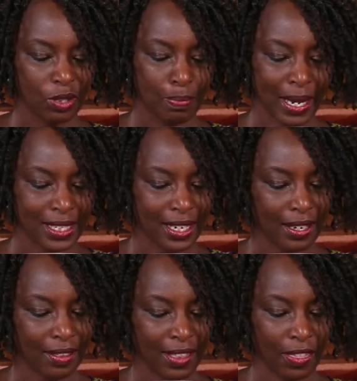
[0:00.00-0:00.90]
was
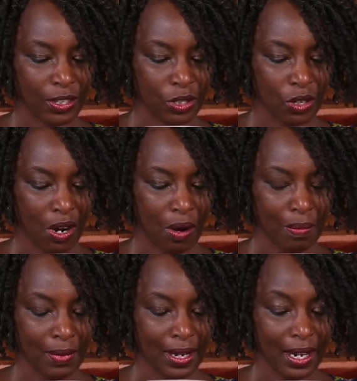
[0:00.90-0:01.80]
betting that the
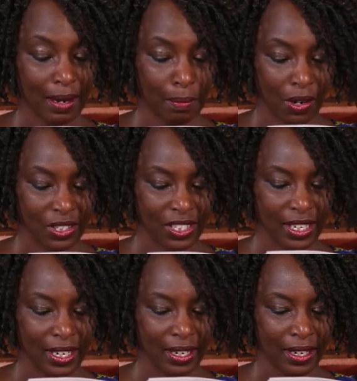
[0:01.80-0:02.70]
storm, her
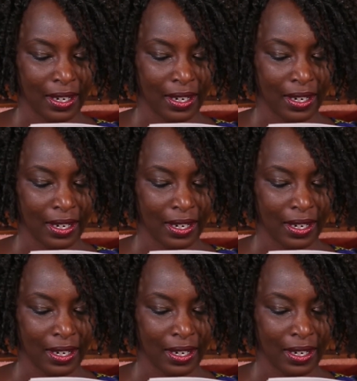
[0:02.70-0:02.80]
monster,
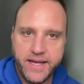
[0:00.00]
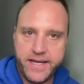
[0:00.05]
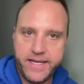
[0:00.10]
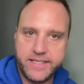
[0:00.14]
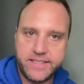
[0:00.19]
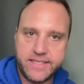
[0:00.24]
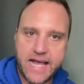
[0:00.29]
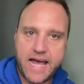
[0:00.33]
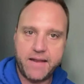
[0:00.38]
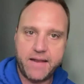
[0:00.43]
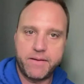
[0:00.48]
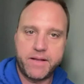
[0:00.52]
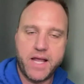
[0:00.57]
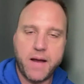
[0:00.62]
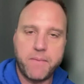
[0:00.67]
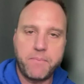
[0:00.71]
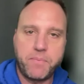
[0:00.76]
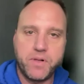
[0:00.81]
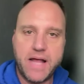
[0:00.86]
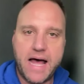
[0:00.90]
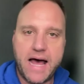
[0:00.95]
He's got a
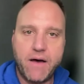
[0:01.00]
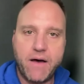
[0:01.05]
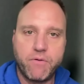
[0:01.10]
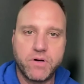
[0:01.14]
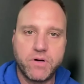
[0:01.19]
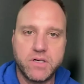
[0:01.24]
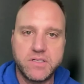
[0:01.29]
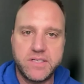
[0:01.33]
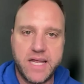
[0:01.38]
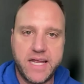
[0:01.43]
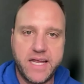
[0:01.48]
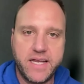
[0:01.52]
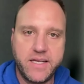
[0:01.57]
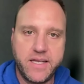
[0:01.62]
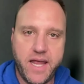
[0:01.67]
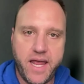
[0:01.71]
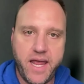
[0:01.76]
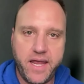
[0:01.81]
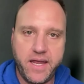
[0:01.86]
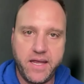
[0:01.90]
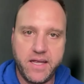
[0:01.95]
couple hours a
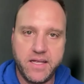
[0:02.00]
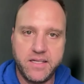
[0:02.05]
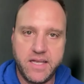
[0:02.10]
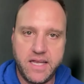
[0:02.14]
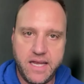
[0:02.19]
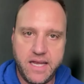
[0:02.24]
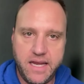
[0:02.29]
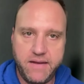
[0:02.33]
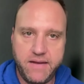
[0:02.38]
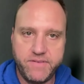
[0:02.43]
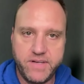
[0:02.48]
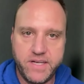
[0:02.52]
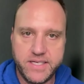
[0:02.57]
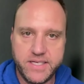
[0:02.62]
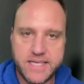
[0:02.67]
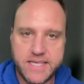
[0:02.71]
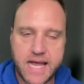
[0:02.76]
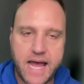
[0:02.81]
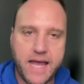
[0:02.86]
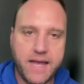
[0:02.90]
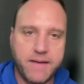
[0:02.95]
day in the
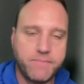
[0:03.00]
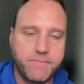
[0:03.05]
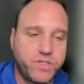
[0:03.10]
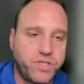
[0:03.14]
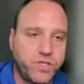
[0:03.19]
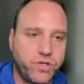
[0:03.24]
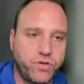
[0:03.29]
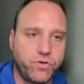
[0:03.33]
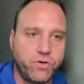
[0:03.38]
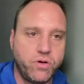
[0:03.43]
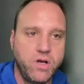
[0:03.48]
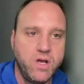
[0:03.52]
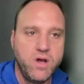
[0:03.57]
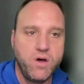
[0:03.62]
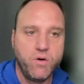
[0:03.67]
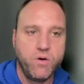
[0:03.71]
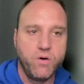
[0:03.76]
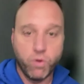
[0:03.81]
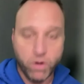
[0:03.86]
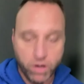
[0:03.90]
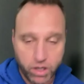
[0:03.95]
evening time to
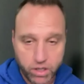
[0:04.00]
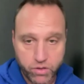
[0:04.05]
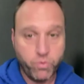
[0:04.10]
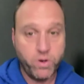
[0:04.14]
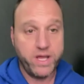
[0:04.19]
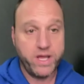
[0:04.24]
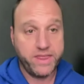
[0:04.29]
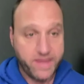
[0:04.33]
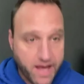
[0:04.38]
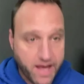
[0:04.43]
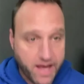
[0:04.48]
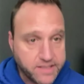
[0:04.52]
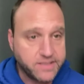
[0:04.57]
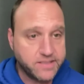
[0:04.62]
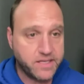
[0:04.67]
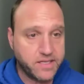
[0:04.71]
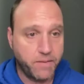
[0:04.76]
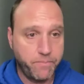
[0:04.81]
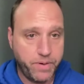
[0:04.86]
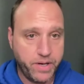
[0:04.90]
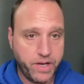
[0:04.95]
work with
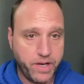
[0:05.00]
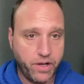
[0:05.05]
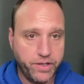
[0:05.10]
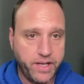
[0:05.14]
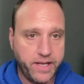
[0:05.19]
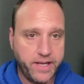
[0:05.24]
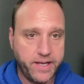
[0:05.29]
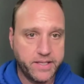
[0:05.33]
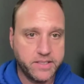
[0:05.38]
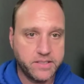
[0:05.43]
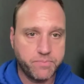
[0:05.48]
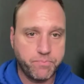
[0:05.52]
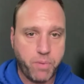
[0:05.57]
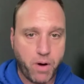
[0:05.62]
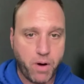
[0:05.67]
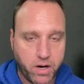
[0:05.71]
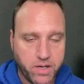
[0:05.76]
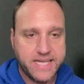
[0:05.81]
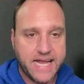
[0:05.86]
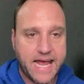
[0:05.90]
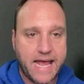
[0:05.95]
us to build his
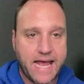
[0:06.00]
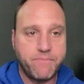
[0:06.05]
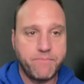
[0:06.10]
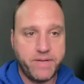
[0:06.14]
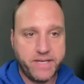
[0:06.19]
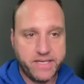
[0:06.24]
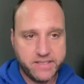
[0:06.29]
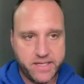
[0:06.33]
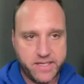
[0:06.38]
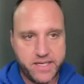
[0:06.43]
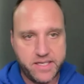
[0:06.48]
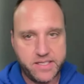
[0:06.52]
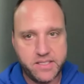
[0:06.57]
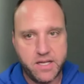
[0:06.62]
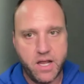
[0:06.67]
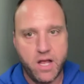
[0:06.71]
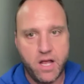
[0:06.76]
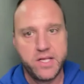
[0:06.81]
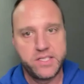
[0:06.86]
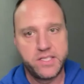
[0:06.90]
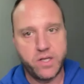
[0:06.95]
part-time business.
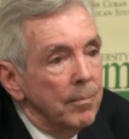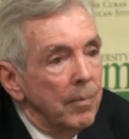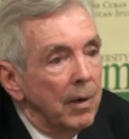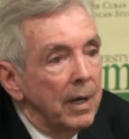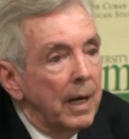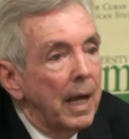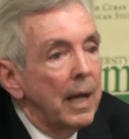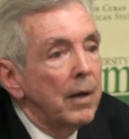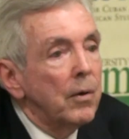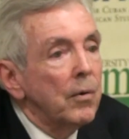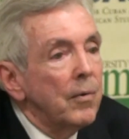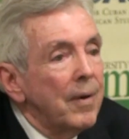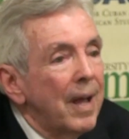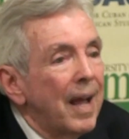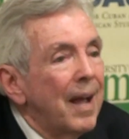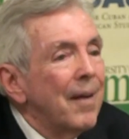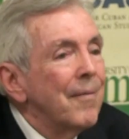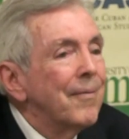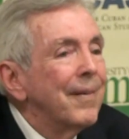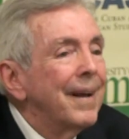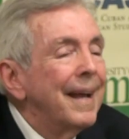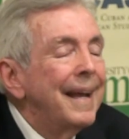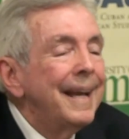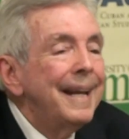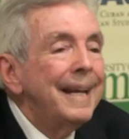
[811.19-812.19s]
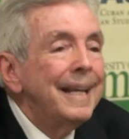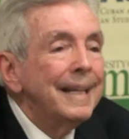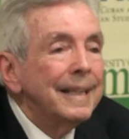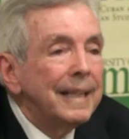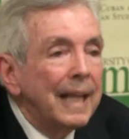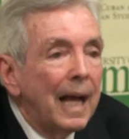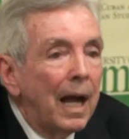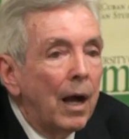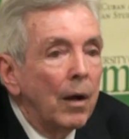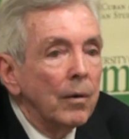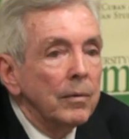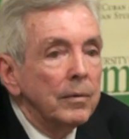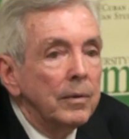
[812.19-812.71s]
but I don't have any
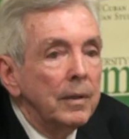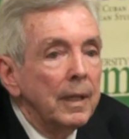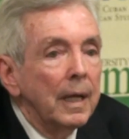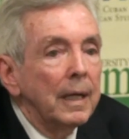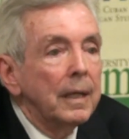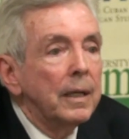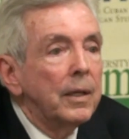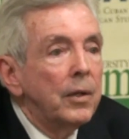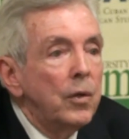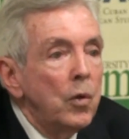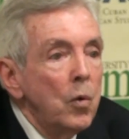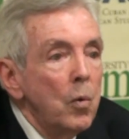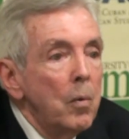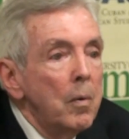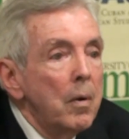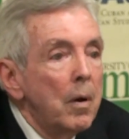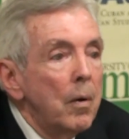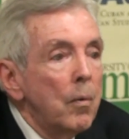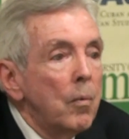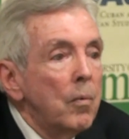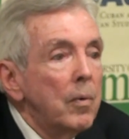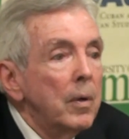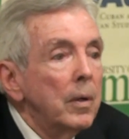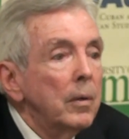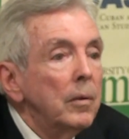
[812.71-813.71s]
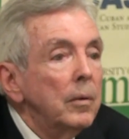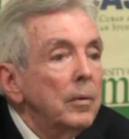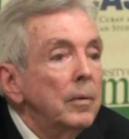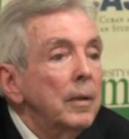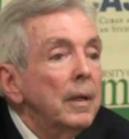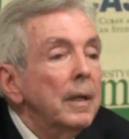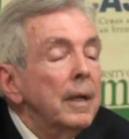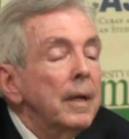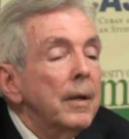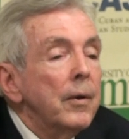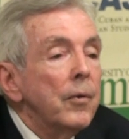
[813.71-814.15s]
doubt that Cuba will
────────
### WHAT YOU NEED TO DO
Your answer must be exactly the lines from the one containing "[0:00.90-0:01.80]" through the last line of the records above, both included, with every picture left out.

### YOUR RESPONSE
[0:00.90-0:01.80]
betting that the
[0:01.80-0:02.70]
storm, her
[0:02.70-0:02.80]
monster,
[0:00.00]
[0:00.05]
[0:00.10]
[0:00.14]
[0:00.19]
[0:00.24]
[0:00.29]
[0:00.33]
[0:00.38]
[0:00.43]
[0:00.48]
[0:00.52]
[0:00.57]
[0:00.62]
[0:00.67]
[0:00.71]
[0:00.76]
[0:00.81]
[0:00.86]
[0:00.90]
[0:00.95]
He's got a
[0:01.00]
[0:01.05]
[0:01.10]
[0:01.14]
[0:01.19]
[0:01.24]
[0:01.29]
[0:01.33]
[0:01.38]
[0:01.43]
[0:01.48]
[0:01.52]
[0:01.57]
[0:01.62]
[0:01.67]
[0:01.71]
[0:01.76]
[0:01.81]
[0:01.86]
[0:01.90]
[0:01.95]
couple hours a
[0:02.00]
[0:02.05]
[0:02.10]
[0:02.14]
[0:02.19]
[0:02.24]
[0:02.29]
[0:02.33]
[0:02.38]
[0:02.43]
[0:02.48]
[0:02.52]
[0:02.57]
[0:02.62]
[0:02.67]
[0:02.71]
[0:02.76]
[0:02.81]
[0:02.86]
[0:02.90]
[0:02.95]
day in the
[0:03.00]
[0:03.05]
[0:03.10]
[0:03.14]
[0:03.19]
[0:03.24]
[0:03.29]
[0:03.33]
[0:03.38]
[0:03.43]
[0:03.48]
[0:03.52]
[0:03.57]
[0:03.62]
[0:03.67]
[0:03.71]
[0:03.76]
[0:03.81]
[0:03.86]
[0:03.90]
[0:03.95]
evening time to
[0:04.00]
[0:04.05]
[0:04.10]
[0:04.14]
[0:04.19]
[0:04.24]
[0:04.29]
[0:04.33]
[0:04.38]
[0:04.43]
[0:04.48]
[0:04.52]
[0:04.57]
[0:04.62]
[0:04.67]
[0:04.71]
[0:04.76]
[0:04.81]
[0:04.86]
[0:04.90]
[0:04.95]
work with
[0:05.00]
[0:05.05]
[0:05.10]
[0:05.14]
[0:05.19]
[0:05.24]
[0:05.29]
[0:05.33]
[0:05.38]
[0:05.43]
[0:05.48]
[0:05.52]
[0:05.57]
[0:05.62]
[0:05.67]
[0:05.71]
[0:05.76]
[0:05.81]
[0:05.86]
[0:05.90]
[0:05.95]
us to build his
[0:06.00]
[0:06.05]
[0:06.10]
[0:06.14]
[0:06.19]
[0:06.24]
[0:06.29]
[0:06.33]
[0:06.38]
[0:06.43]
[0:06.48]
[0:06.52]
[0:06.57]
[0:06.62]
[0:06.67]
[0:06.71]
[0:06.76]
[0:06.81]
[0:06.86]
[0:06.90]
[0:06.95]
part-time business.
[811.19-812.19s]
[812.19-812.71s]
but I don't have any
[812.71-813.71s]
[813.71-814.15s]
doubt that Cuba will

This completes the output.